In an interview with PRI's The World, UNAIDS director Michel Sidibe celebrated successes against the epidemic, but stressed the challenges faced by young women.

UNAIDS director Michel Sidibé celebrated successes against the HIV epidemic but stressed the challenges faced by young women.

Credit:

Denis Balibouse/Reuters

At the ninth annual conference on HIV science, happening in Paris right now, there's a lot to celebrate.

AIDS used to be one of the top 10 causes of death worldwide — no more. A report by the Joint United Nations Programme on HIV/Aids (UNAIDS) shows that deaths have fallen from 1.9 million in 2005 to 1 million last year. And that's not all: For the first time ever, there are more people receiving treatment than people who are not.

"Today, we are saying to the world that we have almost 70 percent of people who are in need of treatment in treatment," UNAIDS director Michel Sidibé says.

Another great success? The ability to break the cycle of transmission from mother to child. "In countries like South Africa, we used to have 70,000 babies born every year with HIV. Today, we have less than 3,000 — 95 percent of HIV women [are] on antiretroviral treatment.
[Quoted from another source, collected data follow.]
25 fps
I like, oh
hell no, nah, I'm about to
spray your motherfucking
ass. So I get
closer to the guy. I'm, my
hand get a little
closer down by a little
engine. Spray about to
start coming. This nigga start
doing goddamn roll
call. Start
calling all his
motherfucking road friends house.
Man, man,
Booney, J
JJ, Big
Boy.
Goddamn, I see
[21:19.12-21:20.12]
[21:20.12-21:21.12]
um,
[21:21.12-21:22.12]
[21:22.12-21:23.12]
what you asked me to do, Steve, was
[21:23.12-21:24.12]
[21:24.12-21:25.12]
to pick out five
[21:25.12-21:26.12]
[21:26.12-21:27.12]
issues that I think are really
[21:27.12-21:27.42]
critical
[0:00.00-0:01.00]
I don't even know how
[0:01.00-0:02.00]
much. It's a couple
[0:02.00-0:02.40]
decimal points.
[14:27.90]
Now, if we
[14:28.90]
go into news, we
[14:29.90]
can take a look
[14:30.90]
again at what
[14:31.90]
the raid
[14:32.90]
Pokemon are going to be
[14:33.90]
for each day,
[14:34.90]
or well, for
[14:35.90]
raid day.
We completely broke the trajectory of this epidemic."

But for women across the world, the news is still grim. Women, especially girls, are disproportionately affected by the disease. The numbers are staggering: Today, women are twice as likely to acquire HIV. In sub-Saharan Africa, 3 in 4 infections in teenagers are found in girls.

"We're on track on many fronts, but we're offtrack when it comes to girls and women," Sidibé says.

So, what needs to change? Do the existing programs just not target women enough? Sidibé says it's time to stop tackling HIV and AIDS as an isolated problem. Instead, the fight against the epidemic needs to tackle the larger gender issues at play: violence against women, keeping young girls in school, and the economic hardships that often push girls to drop out and dive into dangerous relationships.

Sidibé stressed sex education needs to include "building life skills that will be able to allow you to negotiate. To be able to say, 'No. I will not have sex with you.'"

But any successful program to assist women has to focus on men, as well. The research suggests men are not wearing condoms and are not aware of their infection — often leading to transmission to young women. This is confirmed by the fact that the mortality rate from HIV is increasing among men: They don't know their own positive status.

Still, Sidibé says, "we are winning. Deaths — the mortality rate has been halved. That is amazing. No one would have believed that could have happened a few years ago."

All this news comes at an interesting time here in the US. Just a few weeks ago, six members of the Presidential Advisory Council on HIV/AIDS angrily resigned, saying President Donald Trump simply does not care about the issue. Sidibé avoided speaking about President Trump directly, instead stressing that he feels everyday Americans do care, and very much.

"Citizens of the US, they continue to strongly believe they have a role to play," Sidibé says.